TASK INSTRUCTIONS
Your answer must be an exact copy of the lines from the one containing "[13:05.97-13:06.97]" through the last line of the records below, with no pictures; please include nothing else.

INPUT DATA
####################
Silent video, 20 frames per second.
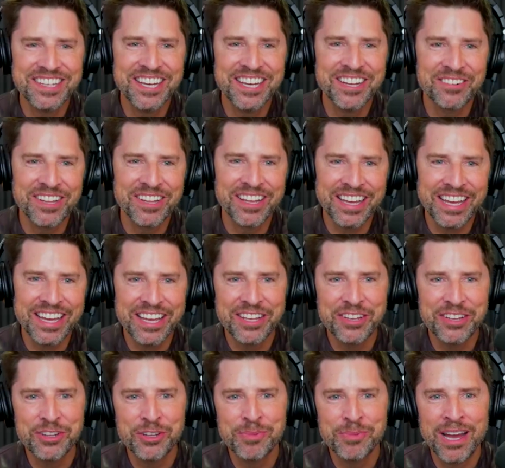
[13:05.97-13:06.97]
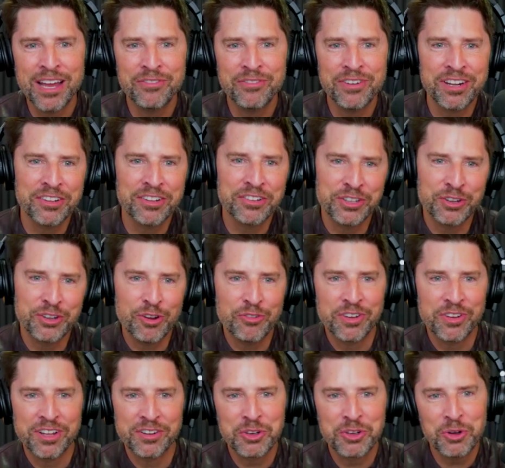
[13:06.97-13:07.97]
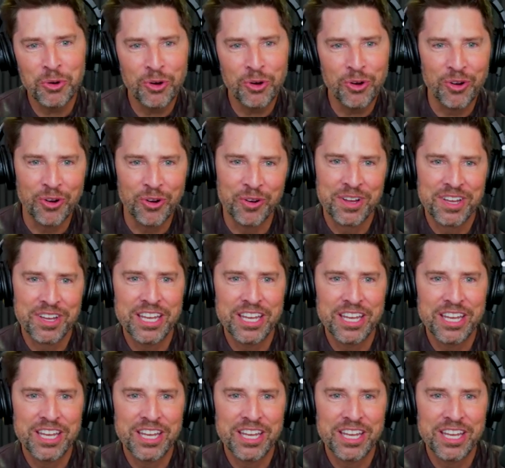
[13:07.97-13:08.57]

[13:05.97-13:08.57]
We're like, hey, you do my event, I'll do your event. Cool.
####################
SOLUTION TO THE PROBLEM
[13:05.97-13:06.97]
[13:06.97-13:07.97]
[13:07.97-13:08.57]

[13:05.97-13:08.57]
We're like, hey, you do my event, I'll do your event. Cool.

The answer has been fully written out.